Data supplied:
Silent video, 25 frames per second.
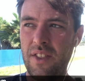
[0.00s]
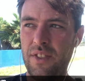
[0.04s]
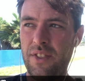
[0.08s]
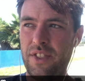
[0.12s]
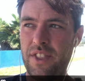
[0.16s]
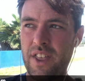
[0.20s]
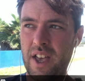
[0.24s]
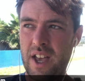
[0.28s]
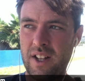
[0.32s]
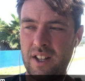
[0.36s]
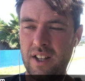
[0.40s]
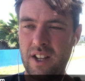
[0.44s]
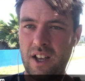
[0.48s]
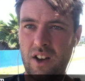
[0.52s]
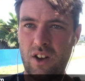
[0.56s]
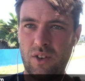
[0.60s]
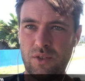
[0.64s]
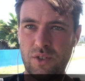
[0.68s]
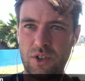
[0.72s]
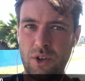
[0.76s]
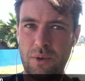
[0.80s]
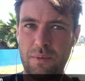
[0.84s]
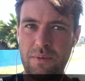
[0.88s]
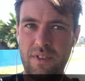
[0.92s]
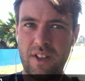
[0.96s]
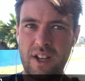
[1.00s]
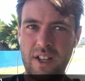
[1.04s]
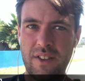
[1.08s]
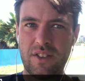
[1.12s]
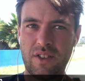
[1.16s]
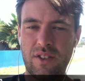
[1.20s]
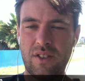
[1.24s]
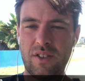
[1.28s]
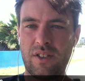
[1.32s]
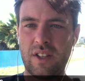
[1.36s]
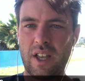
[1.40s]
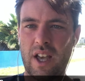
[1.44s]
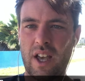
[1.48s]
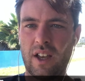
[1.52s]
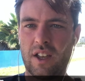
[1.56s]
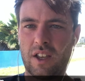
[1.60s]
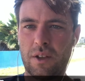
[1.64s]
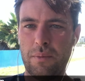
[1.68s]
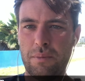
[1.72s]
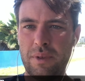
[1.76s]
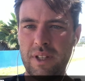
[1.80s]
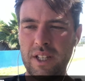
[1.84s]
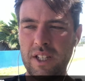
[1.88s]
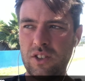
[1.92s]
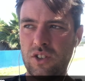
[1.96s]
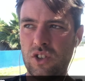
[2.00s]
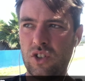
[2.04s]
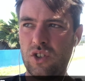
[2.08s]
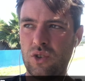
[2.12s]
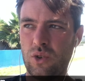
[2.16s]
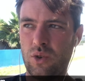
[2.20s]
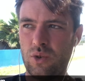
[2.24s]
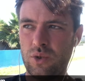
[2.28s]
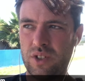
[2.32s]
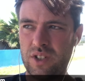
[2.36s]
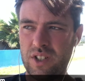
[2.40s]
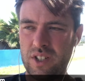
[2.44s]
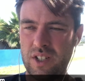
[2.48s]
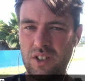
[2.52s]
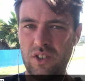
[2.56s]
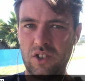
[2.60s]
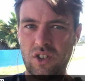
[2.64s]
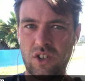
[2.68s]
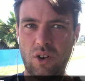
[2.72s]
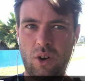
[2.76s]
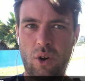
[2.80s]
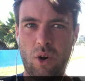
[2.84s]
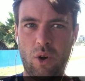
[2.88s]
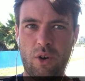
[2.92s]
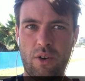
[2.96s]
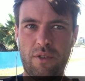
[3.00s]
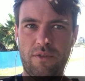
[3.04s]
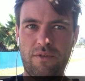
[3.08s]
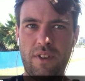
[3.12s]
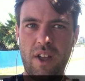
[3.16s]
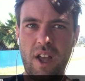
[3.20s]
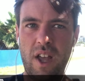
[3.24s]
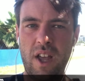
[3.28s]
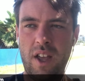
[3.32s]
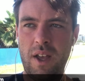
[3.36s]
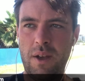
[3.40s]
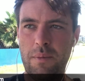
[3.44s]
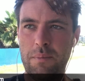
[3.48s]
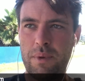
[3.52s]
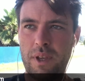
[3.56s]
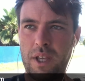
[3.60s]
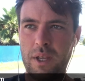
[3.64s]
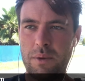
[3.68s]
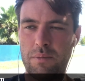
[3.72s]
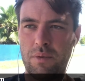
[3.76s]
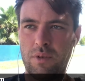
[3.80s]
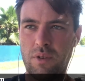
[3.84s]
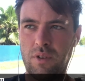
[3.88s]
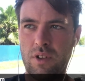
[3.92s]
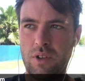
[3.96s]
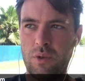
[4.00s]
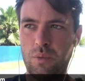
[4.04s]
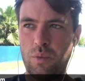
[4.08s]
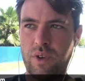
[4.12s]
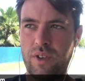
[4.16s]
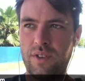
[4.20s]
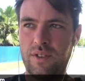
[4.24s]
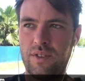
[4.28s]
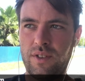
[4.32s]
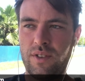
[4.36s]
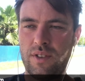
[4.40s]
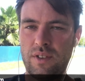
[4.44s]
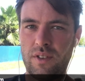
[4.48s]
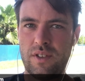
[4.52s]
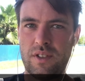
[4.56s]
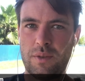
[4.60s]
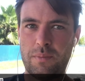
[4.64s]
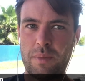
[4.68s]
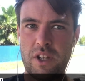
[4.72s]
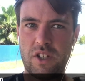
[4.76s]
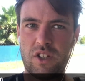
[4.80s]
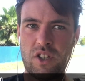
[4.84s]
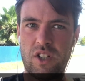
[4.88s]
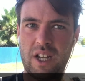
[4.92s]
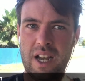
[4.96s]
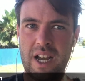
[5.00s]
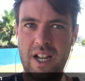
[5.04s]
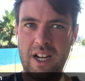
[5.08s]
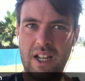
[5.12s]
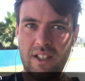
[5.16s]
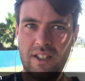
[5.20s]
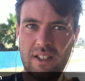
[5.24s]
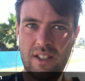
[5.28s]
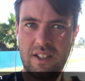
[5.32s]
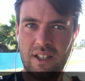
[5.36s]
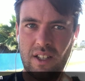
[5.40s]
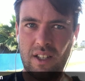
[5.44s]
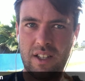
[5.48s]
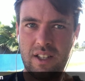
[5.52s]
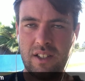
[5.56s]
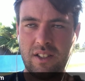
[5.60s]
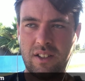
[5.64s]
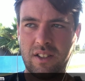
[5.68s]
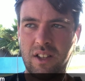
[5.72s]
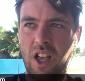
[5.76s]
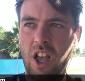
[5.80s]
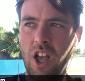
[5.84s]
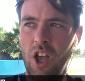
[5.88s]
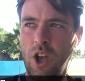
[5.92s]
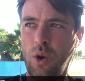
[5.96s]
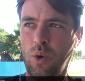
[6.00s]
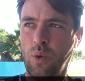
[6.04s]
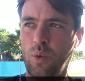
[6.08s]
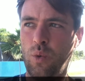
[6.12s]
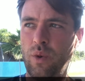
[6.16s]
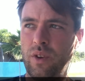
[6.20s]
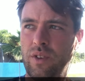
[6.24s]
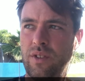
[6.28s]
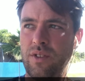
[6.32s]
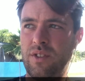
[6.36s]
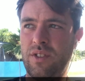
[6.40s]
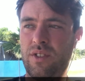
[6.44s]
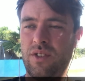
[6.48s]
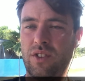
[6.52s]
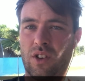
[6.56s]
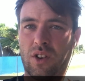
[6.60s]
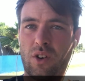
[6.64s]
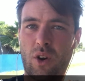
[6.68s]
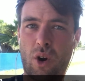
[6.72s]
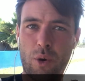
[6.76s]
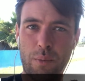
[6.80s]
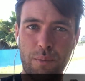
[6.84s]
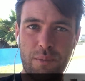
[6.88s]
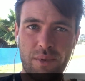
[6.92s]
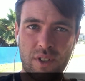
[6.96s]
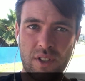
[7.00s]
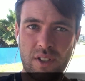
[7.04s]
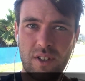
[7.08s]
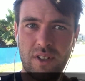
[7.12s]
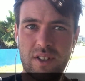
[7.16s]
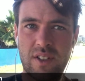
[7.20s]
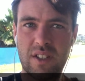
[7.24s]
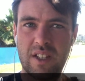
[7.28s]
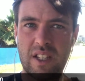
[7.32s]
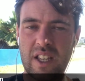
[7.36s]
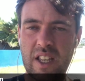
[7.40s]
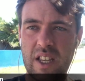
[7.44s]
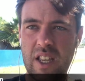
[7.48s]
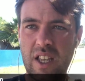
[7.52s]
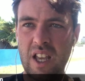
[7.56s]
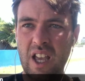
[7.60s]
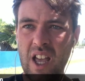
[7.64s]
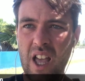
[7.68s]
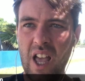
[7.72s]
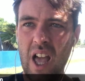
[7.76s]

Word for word: Then, on top of that, there is a complete shortage of people with the specialities, with the competency,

Required work: Every entry above should be returned exactly, with no images included.

Answer box:
Silent video, 25 frames per second.
[0.00s]
[0.04s]
[0.08s]
[0.12s]
[0.16s]
[0.20s]
[0.24s]
[0.28s]
[0.32s]
[0.36s]
[0.40s]
[0.44s]
[0.48s]
[0.52s]
[0.56s]
[0.60s]
[0.64s]
[0.68s]
[0.72s]
[0.76s]
[0.80s]
[0.84s]
[0.88s]
[0.92s]
[0.96s]
[1.00s]
[1.04s]
[1.08s]
[1.12s]
[1.16s]
[1.20s]
[1.24s]
[1.28s]
[1.32s]
[1.36s]
[1.40s]
[1.44s]
[1.48s]
[1.52s]
[1.56s]
[1.60s]
[1.64s]
[1.68s]
[1.72s]
[1.76s]
[1.80s]
[1.84s]
[1.88s]
[1.92s]
[1.96s]
[2.00s]
[2.04s]
[2.08s]
[2.12s]
[2.16s]
[2.20s]
[2.24s]
[2.28s]
[2.32s]
[2.36s]
[2.40s]
[2.44s]
[2.48s]
[2.52s]
[2.56s]
[2.60s]
[2.64s]
[2.68s]
[2.72s]
[2.76s]
[2.80s]
[2.84s]
[2.88s]
[2.92s]
[2.96s]
[3.00s]
[3.04s]
[3.08s]
[3.12s]
[3.16s]
[3.20s]
[3.24s]
[3.28s]
[3.32s]
[3.36s]
[3.40s]
[3.44s]
[3.48s]
[3.52s]
[3.56s]
[3.60s]
[3.64s]
[3.68s]
[3.72s]
[3.76s]
[3.80s]
[3.84s]
[3.88s]
[3.92s]
[3.96s]
[4.00s]
[4.04s]
[4.08s]
[4.12s]
[4.16s]
[4.20s]
[4.24s]
[4.28s]
[4.32s]
[4.36s]
[4.40s]
[4.44s]
[4.48s]
[4.52s]
[4.56s]
[4.60s]
[4.64s]
[4.68s]
[4.72s]
[4.76s]
[4.80s]
[4.84s]
[4.88s]
[4.92s]
[4.96s]
[5.00s]
[5.04s]
[5.08s]
[5.12s]
[5.16s]
[5.20s]
[5.24s]
[5.28s]
[5.32s]
[5.36s]
[5.40s]
[5.44s]
[5.48s]
[5.52s]
[5.56s]
[5.60s]
[5.64s]
[5.68s]
[5.72s]
[5.76s]
[5.80s]
[5.84s]
[5.88s]
[5.92s]
[5.96s]
[6.00s]
[6.04s]
[6.08s]
[6.12s]
[6.16s]
[6.20s]
[6.24s]
[6.28s]
[6.32s]
[6.36s]
[6.40s]
[6.44s]
[6.48s]
[6.52s]
[6.56s]
[6.60s]
[6.64s]
[6.68s]
[6.72s]
[6.76s]
[6.80s]
[6.84s]
[6.88s]
[6.92s]
[6.96s]
[7.00s]
[7.04s]
[7.08s]
[7.12s]
[7.16s]
[7.20s]
[7.24s]
[7.28s]
[7.32s]
[7.36s]
[7.40s]
[7.44s]
[7.48s]
[7.52s]
[7.56s]
[7.60s]
[7.64s]
[7.68s]
[7.72s]
[7.76s]

Word for word: Then, on top of that, there is a complete shortage of people with the specialities, with the competency,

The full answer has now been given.